▸ The problem
Reprint the entries without altering anything.

[[ Extracted information, beginning ]]

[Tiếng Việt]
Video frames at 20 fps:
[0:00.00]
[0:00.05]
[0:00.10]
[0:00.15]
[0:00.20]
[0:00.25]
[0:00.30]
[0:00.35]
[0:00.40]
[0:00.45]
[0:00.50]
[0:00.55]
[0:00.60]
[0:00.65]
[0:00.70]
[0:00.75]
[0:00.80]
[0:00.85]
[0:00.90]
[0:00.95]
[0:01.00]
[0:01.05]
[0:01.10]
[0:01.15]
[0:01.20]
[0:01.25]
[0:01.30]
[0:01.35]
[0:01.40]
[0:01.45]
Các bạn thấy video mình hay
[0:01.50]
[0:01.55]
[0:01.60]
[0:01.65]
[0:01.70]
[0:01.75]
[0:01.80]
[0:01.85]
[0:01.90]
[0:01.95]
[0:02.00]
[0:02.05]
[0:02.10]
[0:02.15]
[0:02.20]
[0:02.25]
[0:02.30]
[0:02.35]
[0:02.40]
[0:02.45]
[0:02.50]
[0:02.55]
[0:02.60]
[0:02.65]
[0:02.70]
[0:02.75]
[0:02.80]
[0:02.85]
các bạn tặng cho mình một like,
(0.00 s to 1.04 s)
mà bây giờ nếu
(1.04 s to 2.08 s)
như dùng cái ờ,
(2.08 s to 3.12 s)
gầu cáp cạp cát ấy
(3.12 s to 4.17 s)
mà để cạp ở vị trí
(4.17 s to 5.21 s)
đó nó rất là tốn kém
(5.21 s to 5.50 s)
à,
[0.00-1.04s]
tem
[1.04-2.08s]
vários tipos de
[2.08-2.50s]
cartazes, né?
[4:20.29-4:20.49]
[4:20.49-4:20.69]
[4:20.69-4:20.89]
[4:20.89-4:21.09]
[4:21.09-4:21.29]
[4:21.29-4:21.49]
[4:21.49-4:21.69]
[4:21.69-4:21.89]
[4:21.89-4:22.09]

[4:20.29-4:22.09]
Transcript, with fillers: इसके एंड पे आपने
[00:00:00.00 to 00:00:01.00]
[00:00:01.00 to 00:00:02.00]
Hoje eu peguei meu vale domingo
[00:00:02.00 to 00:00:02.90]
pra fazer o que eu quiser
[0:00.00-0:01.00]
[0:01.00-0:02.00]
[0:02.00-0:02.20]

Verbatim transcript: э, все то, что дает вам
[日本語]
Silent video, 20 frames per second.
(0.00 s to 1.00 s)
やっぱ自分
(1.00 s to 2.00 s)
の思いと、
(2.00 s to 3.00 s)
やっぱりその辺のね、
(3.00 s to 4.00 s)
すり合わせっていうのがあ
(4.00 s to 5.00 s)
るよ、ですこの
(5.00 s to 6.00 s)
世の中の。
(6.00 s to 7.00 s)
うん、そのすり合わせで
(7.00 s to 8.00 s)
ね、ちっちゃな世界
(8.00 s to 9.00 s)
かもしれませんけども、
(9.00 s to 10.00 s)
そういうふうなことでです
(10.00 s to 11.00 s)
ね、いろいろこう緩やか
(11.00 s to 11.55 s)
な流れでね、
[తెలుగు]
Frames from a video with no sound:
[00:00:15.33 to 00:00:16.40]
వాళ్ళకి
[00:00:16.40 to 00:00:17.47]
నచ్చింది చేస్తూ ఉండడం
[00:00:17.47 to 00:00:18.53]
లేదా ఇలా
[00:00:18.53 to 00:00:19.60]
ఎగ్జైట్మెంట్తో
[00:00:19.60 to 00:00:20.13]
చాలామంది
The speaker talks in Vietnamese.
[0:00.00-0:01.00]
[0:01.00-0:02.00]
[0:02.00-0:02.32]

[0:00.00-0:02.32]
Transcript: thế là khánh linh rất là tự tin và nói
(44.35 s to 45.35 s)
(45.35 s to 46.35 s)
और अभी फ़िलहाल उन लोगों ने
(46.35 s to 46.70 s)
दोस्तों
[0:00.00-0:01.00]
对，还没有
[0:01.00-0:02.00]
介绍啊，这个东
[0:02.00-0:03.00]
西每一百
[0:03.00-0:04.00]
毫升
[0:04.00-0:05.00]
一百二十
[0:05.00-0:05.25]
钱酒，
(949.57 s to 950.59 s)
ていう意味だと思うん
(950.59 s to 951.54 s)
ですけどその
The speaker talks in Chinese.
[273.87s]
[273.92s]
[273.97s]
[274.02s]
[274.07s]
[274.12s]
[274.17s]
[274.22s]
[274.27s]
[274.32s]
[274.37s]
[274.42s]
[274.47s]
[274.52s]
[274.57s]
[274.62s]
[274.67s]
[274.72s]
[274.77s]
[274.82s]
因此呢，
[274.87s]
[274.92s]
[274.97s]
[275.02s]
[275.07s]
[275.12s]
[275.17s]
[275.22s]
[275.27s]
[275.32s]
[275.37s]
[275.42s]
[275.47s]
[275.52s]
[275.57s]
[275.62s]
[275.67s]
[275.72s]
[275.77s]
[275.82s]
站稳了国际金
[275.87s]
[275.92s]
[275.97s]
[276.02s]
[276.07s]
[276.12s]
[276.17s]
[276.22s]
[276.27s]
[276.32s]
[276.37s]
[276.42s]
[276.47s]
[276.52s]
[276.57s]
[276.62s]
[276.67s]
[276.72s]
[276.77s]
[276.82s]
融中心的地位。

[[ Extracted information, end ]]

▸ Solution to this exercise
[Tiếng Việt]
Video frames at 20 fps:
[0:00.00]
[0:00.05]
[0:00.10]
[0:00.15]
[0:00.20]
[0:00.25]
[0:00.30]
[0:00.35]
[0:00.40]
[0:00.45]
[0:00.50]
[0:00.55]
[0:00.60]
[0:00.65]
[0:00.70]
[0:00.75]
[0:00.80]
[0:00.85]
[0:00.90]
[0:00.95]
[0:01.00]
[0:01.05]
[0:01.10]
[0:01.15]
[0:01.20]
[0:01.25]
[0:01.30]
[0:01.35]
[0:01.40]
[0:01.45]
Các bạn thấy video mình hay
[0:01.50]
[0:01.55]
[0:01.60]
[0:01.65]
[0:01.70]
[0:01.75]
[0:01.80]
[0:01.85]
[0:01.90]
[0:01.95]
[0:02.00]
[0:02.05]
[0:02.10]
[0:02.15]
[0:02.20]
[0:02.25]
[0:02.30]
[0:02.35]
[0:02.40]
[0:02.45]
[0:02.50]
[0:02.55]
[0:02.60]
[0:02.65]
[0:02.70]
[0:02.75]
[0:02.80]
[0:02.85]
các bạn tặng cho mình một like,
(0.00 s to 1.04 s)
mà bây giờ nếu
(1.04 s to 2.08 s)
như dùng cái ờ,
(2.08 s to 3.12 s)
gầu cáp cạp cát ấy
(3.12 s to 4.17 s)
mà để cạp ở vị trí
(4.17 s to 5.21 s)
đó nó rất là tốn kém
(5.21 s to 5.50 s)
à,
[0.00-1.04s]
tem
[1.04-2.08s]
vários tipos de
[2.08-2.50s]
cartazes, né?
[4:20.29-4:20.49]
[4:20.49-4:20.69]
[4:20.69-4:20.89]
[4:20.89-4:21.09]
[4:21.09-4:21.29]
[4:21.29-4:21.49]
[4:21.49-4:21.69]
[4:21.69-4:21.89]
[4:21.89-4:22.09]

[4:20.29-4:22.09]
Transcript, with fillers: इसके एंड पे आपने
[00:00:00.00 to 00:00:01.00]
[00:00:01.00 to 00:00:02.00]
Hoje eu peguei meu vale domingo
[00:00:02.00 to 00:00:02.90]
pra fazer o que eu quiser
[0:00.00-0:01.00]
[0:01.00-0:02.00]
[0:02.00-0:02.20]

Verbatim transcript: э, все то, что дает вам
[日本語]
Silent video, 20 frames per second.
(0.00 s to 1.00 s)
やっぱ自分
(1.00 s to 2.00 s)
の思いと、
(2.00 s to 3.00 s)
やっぱりその辺のね、
(3.00 s to 4.00 s)
すり合わせっていうのがあ
(4.00 s to 5.00 s)
るよ、ですこの
(5.00 s to 6.00 s)
世の中の。
(6.00 s to 7.00 s)
うん、そのすり合わせで
(7.00 s to 8.00 s)
ね、ちっちゃな世界
(8.00 s to 9.00 s)
かもしれませんけども、
(9.00 s to 10.00 s)
そういうふうなことでです
(10.00 s to 11.00 s)
ね、いろいろこう緩やか
(11.00 s to 11.55 s)
な流れでね、
[తెలుగు]
Frames from a video with no sound:
[00:00:15.33 to 00:00:16.40]
వాళ్ళకి
[00:00:16.40 to 00:00:17.47]
నచ్చింది చేస్తూ ఉండడం
[00:00:17.47 to 00:00:18.53]
లేదా ఇలా
[00:00:18.53 to 00:00:19.60]
ఎగ్జైట్మెంట్తో
[00:00:19.60 to 00:00:20.13]
చాలామంది
The speaker talks in Vietnamese.
[0:00.00-0:01.00]
[0:01.00-0:02.00]
[0:02.00-0:02.32]

[0:00.00-0:02.32]
Transcript: thế là khánh linh rất là tự tin và nói
(44.35 s to 45.35 s)
(45.35 s to 46.35 s)
और अभी फ़िलहाल उन लोगों ने
(46.35 s to 46.70 s)
दोस्तों
[0:00.00-0:01.00]
对，还没有
[0:01.00-0:02.00]
介绍啊，这个东
[0:02.00-0:03.00]
西每一百
[0:03.00-0:04.00]
毫升
[0:04.00-0:05.00]
一百二十
[0:05.00-0:05.25]
钱酒，
(949.57 s to 950.59 s)
ていう意味だと思うん
(950.59 s to 951.54 s)
ですけどその
The speaker talks in Chinese.
[273.87s]
[273.92s]
[273.97s]
[274.02s]
[274.07s]
[274.12s]
[274.17s]
[274.22s]
[274.27s]
[274.32s]
[274.37s]
[274.42s]
[274.47s]
[274.52s]
[274.57s]
[274.62s]
[274.67s]
[274.72s]
[274.77s]
[274.82s]
因此呢，
[274.87s]
[274.92s]
[274.97s]
[275.02s]
[275.07s]
[275.12s]
[275.17s]
[275.22s]
[275.27s]
[275.32s]
[275.37s]
[275.42s]
[275.47s]
[275.52s]
[275.57s]
[275.62s]
[275.67s]
[275.72s]
[275.77s]
[275.82s]
站稳了国际金
[275.87s]
[275.92s]
[275.97s]
[276.02s]
[276.07s]
[276.12s]
[276.17s]
[276.22s]
[276.27s]
[276.32s]
[276.37s]
[276.42s]
[276.47s]
[276.52s]
[276.57s]
[276.62s]
[276.67s]
[276.72s]
[276.77s]
[276.82s]
融中心的地位。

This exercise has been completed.